Making your site Google friendly

July 12, 2006

Communicators want their online material to be helpful and easy to find. Google offers a series of tips for making your site Google-friendly, including: give visitors the information they’re looking for, make sure that other sites link to yours, and build your site with a logical link structure. There’s also a list of things to avoid.
In addition Google offers detailed Webmaster guidelines and how to add your site to Google’s search results.
There. Now I expect to see your site in the Top 10.


Evaluating your PR *outcomes*

June 23, 2006

Here’s a guide to evaluting a project based on its outcomes. I see lots of applications for public relations, marketing, and outreach.

Outcomes evaluation looks at programs as systems that have inputs, activities or processes, outputs and outcomes. Among the several myths this paper addresses and debunks are:

Evaluation is an event to get over with and then move on!
and,
Evaluation is a whole new set of activities – we don’t have the resources!

(via Intelligent Measurement)


A successful PR campaign

June 19, 2006

Campaigns are a significant part of the public relations profession and should be carried out with meticulous planning and thorough management, writes Stephen Davies. Specific step-by-step measures should be taken when planning any PR campaign to ensure it meets the objectives set or, in other words, achieves what needs to be achieved. Davies, aka PR Blogger, lists 12 stages of planning a successful PR campaign.


Lindenmann writes about PR research, planning

June 19, 2006

This paper by Walter Lindenmann outlines and describes the various tools and techniques that public relations practitioners ought to consider when designing and carrying out research projects for PR planning and for PR measurement and evaluation purposes. (PDF, 33 p.)

 


More tips on increasing readership

June 19, 2006

Whether you are selling advertising, a product, or just your own set of ideas, you want as large a readership as possible with most blogs, writes Scott Paton. So if that is the case, then it is important to know how to draw readers to your blog. He ofers four to increase your blog readership.


Top bloggers discuss tools of the trade

June 16, 2006

B.L. Ochman shares the search tools and measurement tools used by some of the A-list bloggers, including Doc "Cluetrain" Searls, Steve Hall, Bob Cox, Shel Horowitz, and journalist and blogger Graham Holliday. They answered the question, 'How do you keep up with all the information coming at you from every direction?'.

 

(via CyberJournalist.net)


Increase your blog traffic!

June 12, 2006

Sounds like a spam header, doesn't it.
But there are some useful ideas on Seth Godin's post. For one thing, it reminded me that I had fallen out of the habit of posting to Del.icio.us, so I started catching up.
I also particularly like his tip #7. Share your expertise generously so people regcognize it and depend on you, and #25. Encourage your readers to suibscribe by RSS, and #30. Point to useful but little-known resources.
When you read through the entire list, though, you begin to notice the 5 or 6 pairs of tips that contradict each other, a reminder that anything carried too far becomes a gimmick.

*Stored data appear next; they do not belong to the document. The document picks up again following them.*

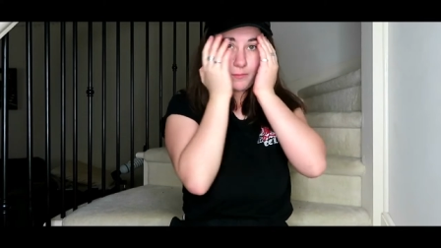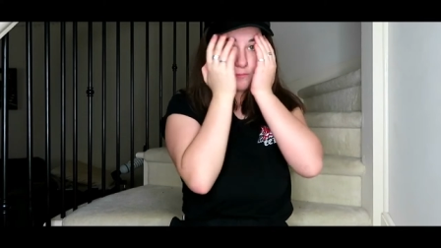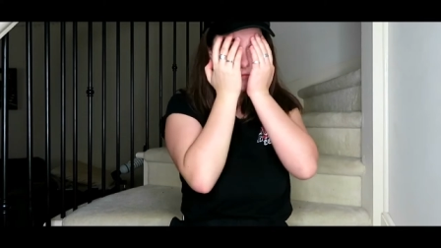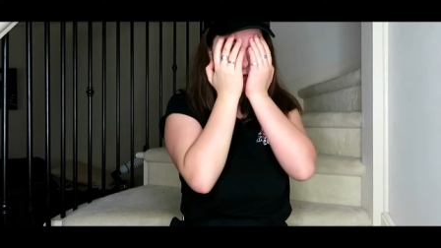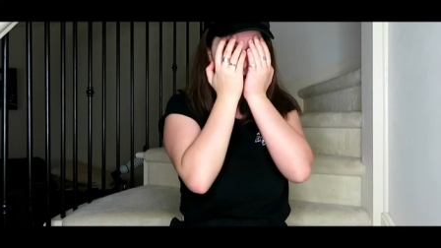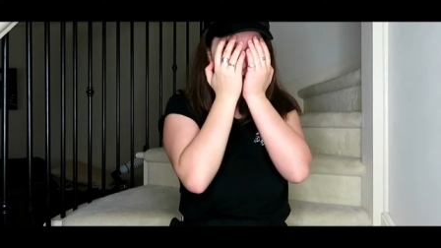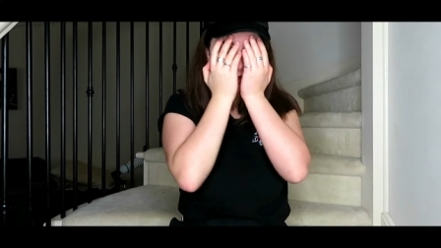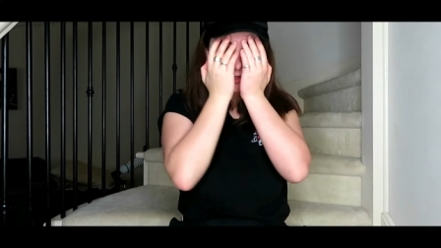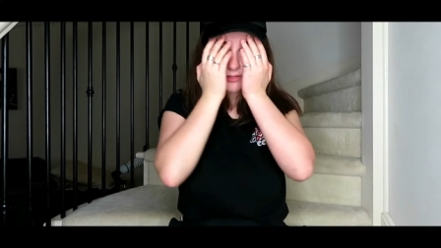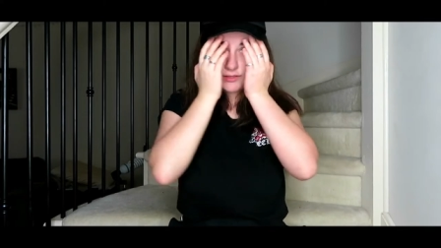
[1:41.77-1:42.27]

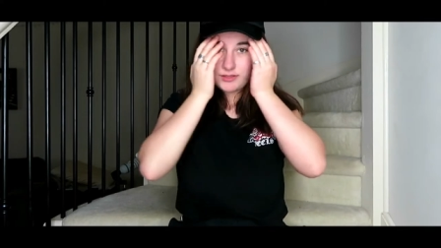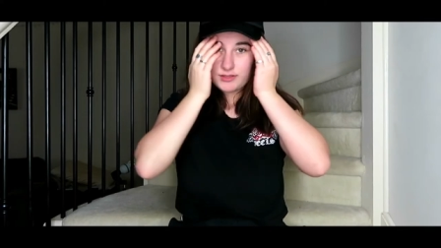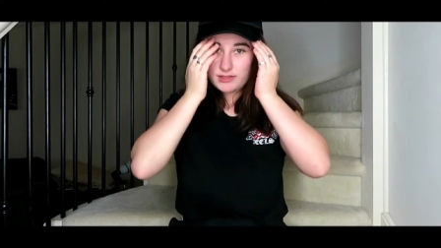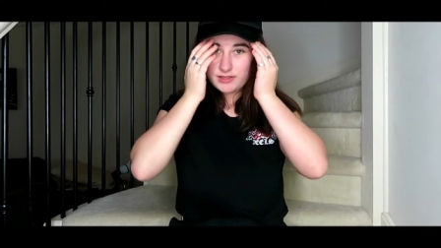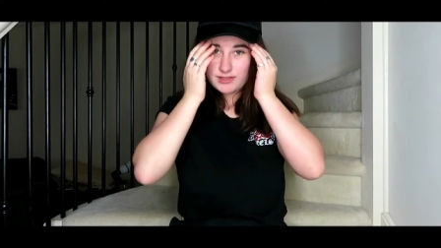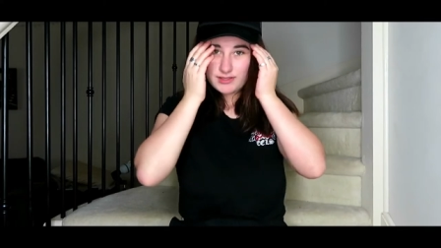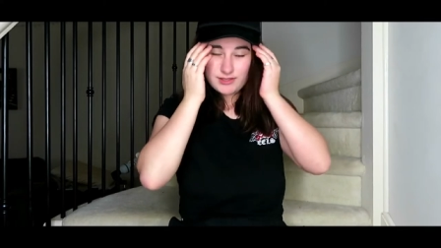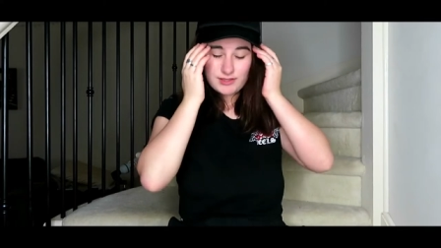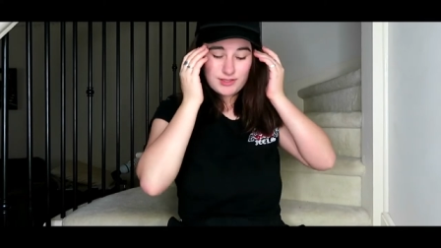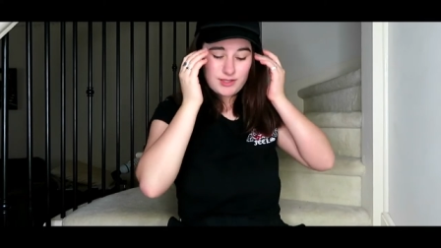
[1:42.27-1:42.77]

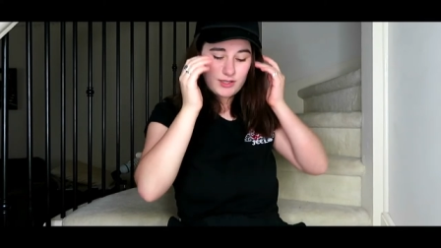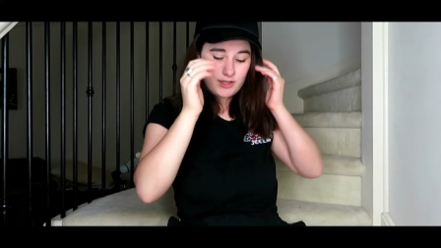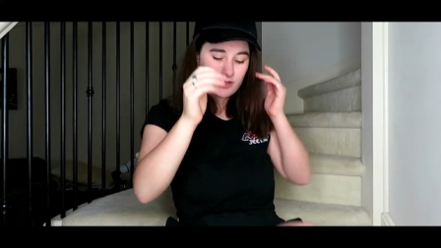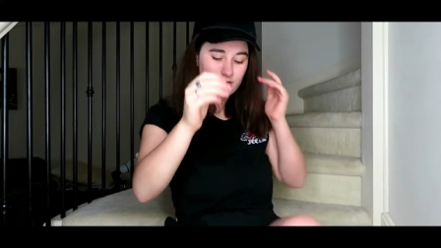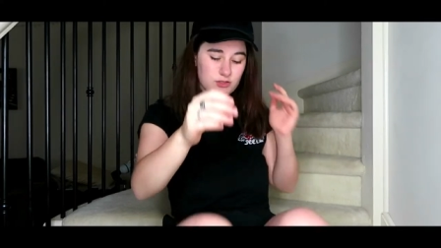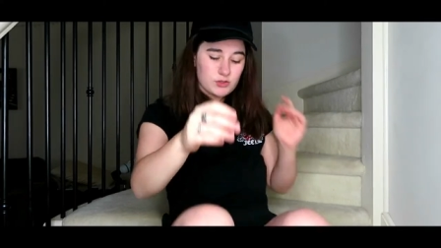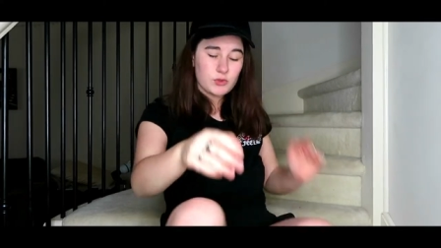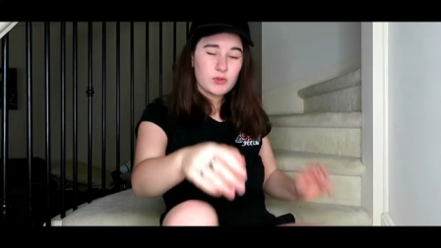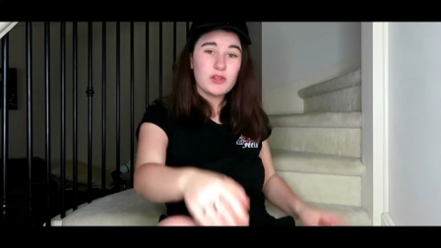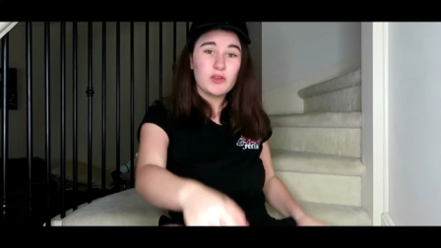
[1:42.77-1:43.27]
unmask,
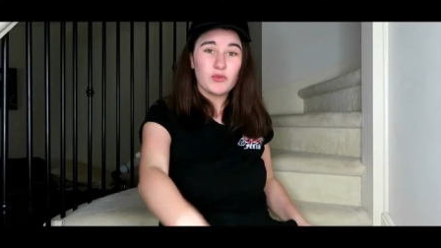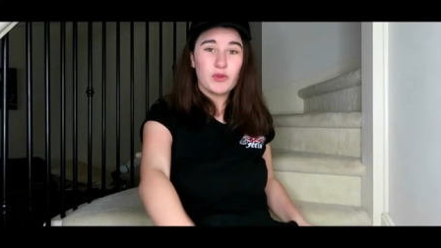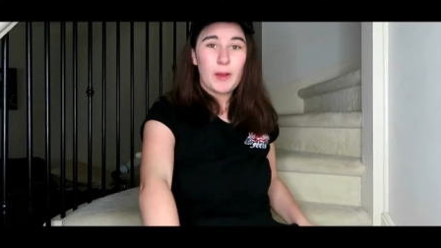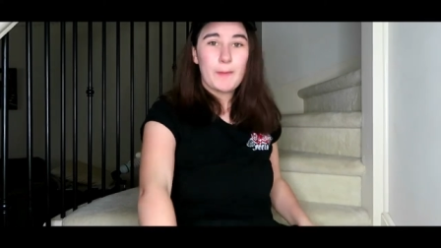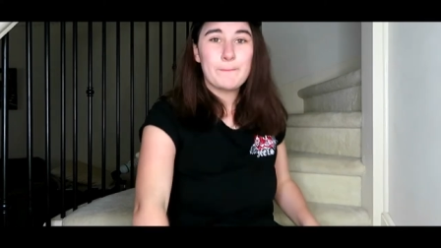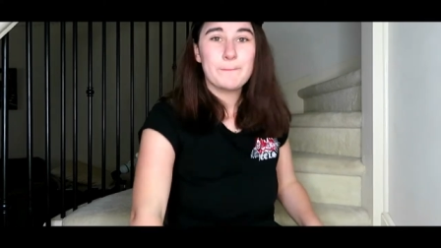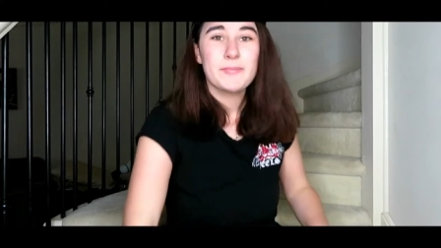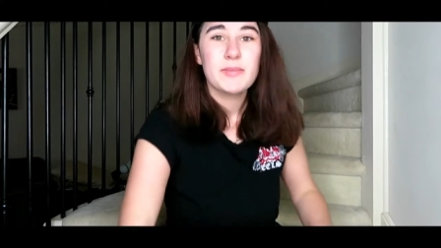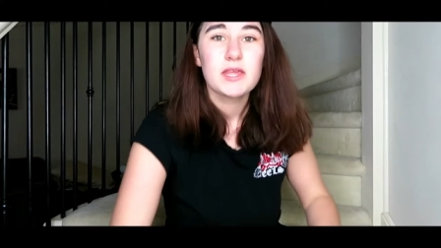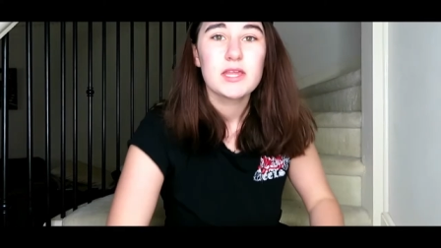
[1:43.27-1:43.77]
and show
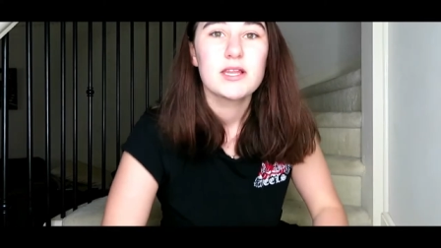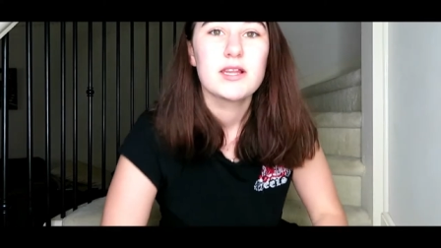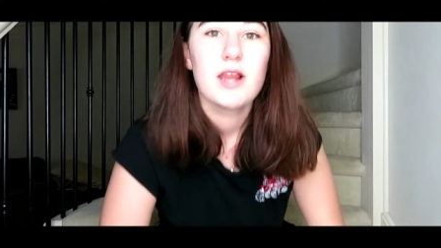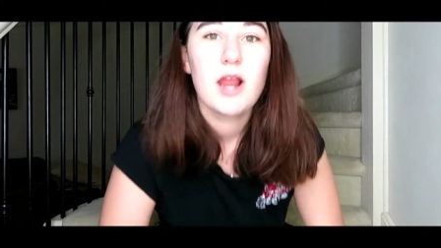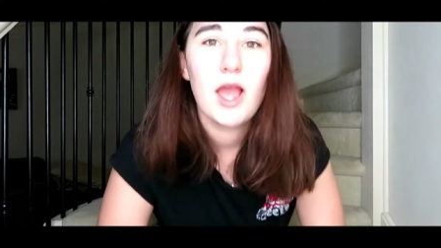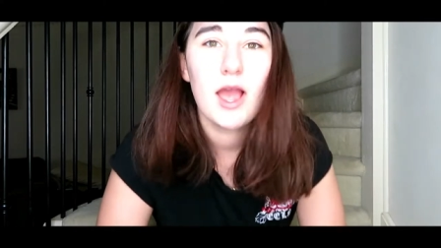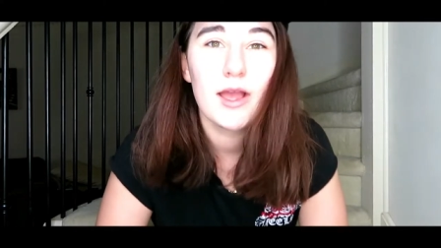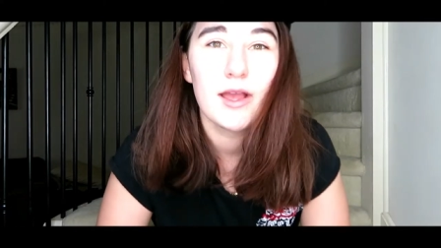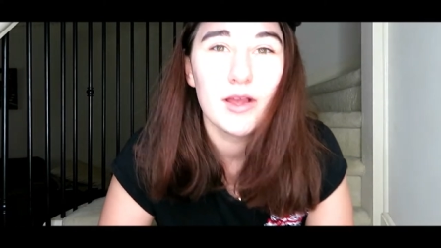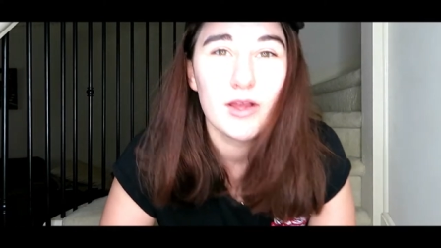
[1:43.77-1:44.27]
the real
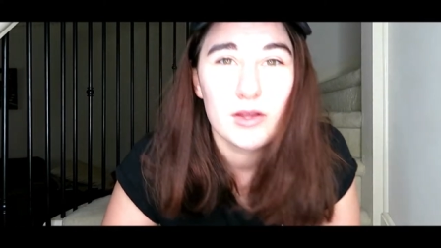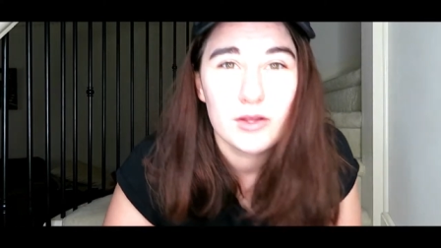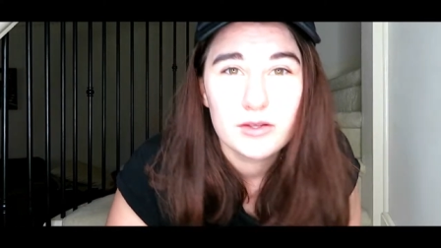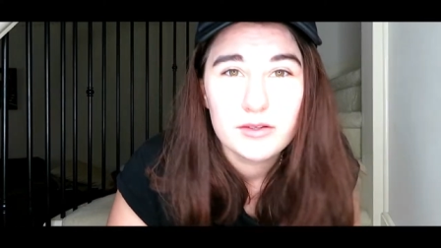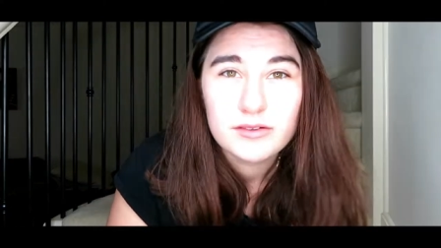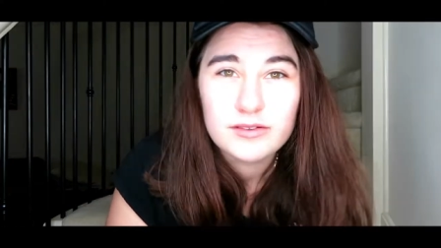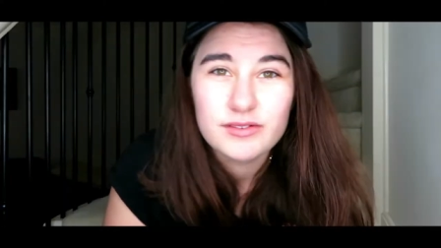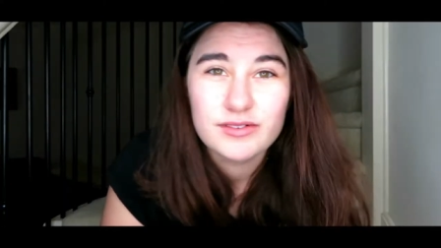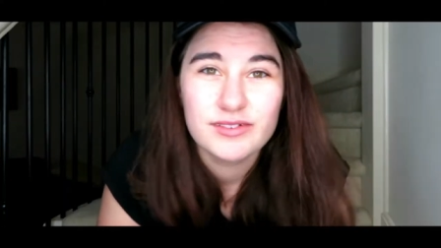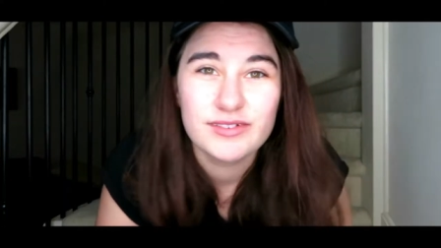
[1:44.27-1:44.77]
me
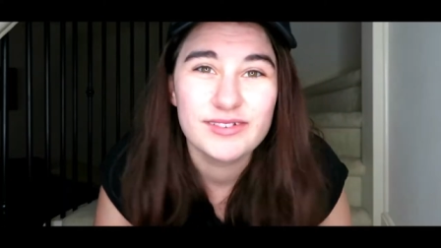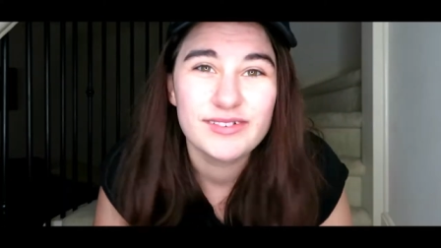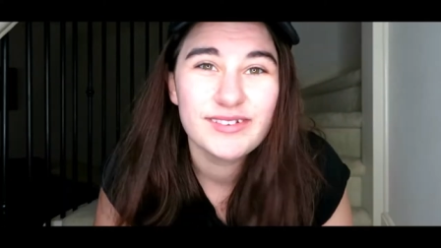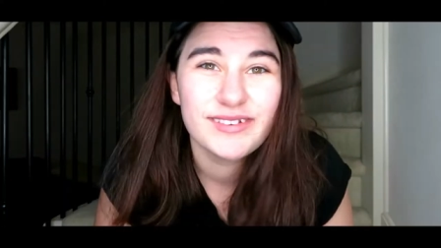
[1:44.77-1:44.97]
now,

Beginner’s guide to using WordPress

June 7, 2006

Here's a well done beginner's guide to blogging with WordPress, created by Kary Boan. This is a 15-page PDF of a workshop presentation. Kary also offers a list of dozens and scores of tutorials and other resources related toWordPress, WPMU (WordPress Multiple Users), Edublogs and blogging in general.

(By way of Edublogs.org)


Update on Google News

June 6, 2006

Thanks to Dan Karleen for pointing out how one can subscribe to Google Alerts via RSS feeds. I personally prefer this to receiving emails. And this solves my problem: now I can get both Google and Technorati alerts in one convenient place; namely, my news aggregator. (I use SAGE.)
All you need to do is go to www.news.google.com, then key in the word or phrase you want to track. You'll get a results screen like this:
google news alerts

Then you just click and drag the "RSS" icon into your news reader, and you're set. 


Search tools complementary

June 5, 2006

I've found two search tools, one automated, one partly automated, that help me track subjects of interest in the blogosphere and on the web in general.

Google Alerts notify me via email as soon as Google notices one of my selected keywords or key phrases on the web. You can choose to be notified right away, via email, or have your notices batched and sent all together, once per day. When I get an email alert, I open it and get something like this:

google alert

Technorati's Watchlist tool tracks my key words and phrases, too. But Technorati follows blogs, not the web in general. So this function complements Google Alerts.

technorati watchlist

But it's not as convenient. I have to log in to Technorati and click on Watchlist, then click on each key word or phrase to see whether anything is new. Often, in fact, there is nothing new, but I won't know that until I check.

correction: Technorati offers an RSS service at no charge, so one can check updates in a news aggregator.  

Nevertheless, I'll continue to use both tools to track what's being said about education research, public relations, and related things.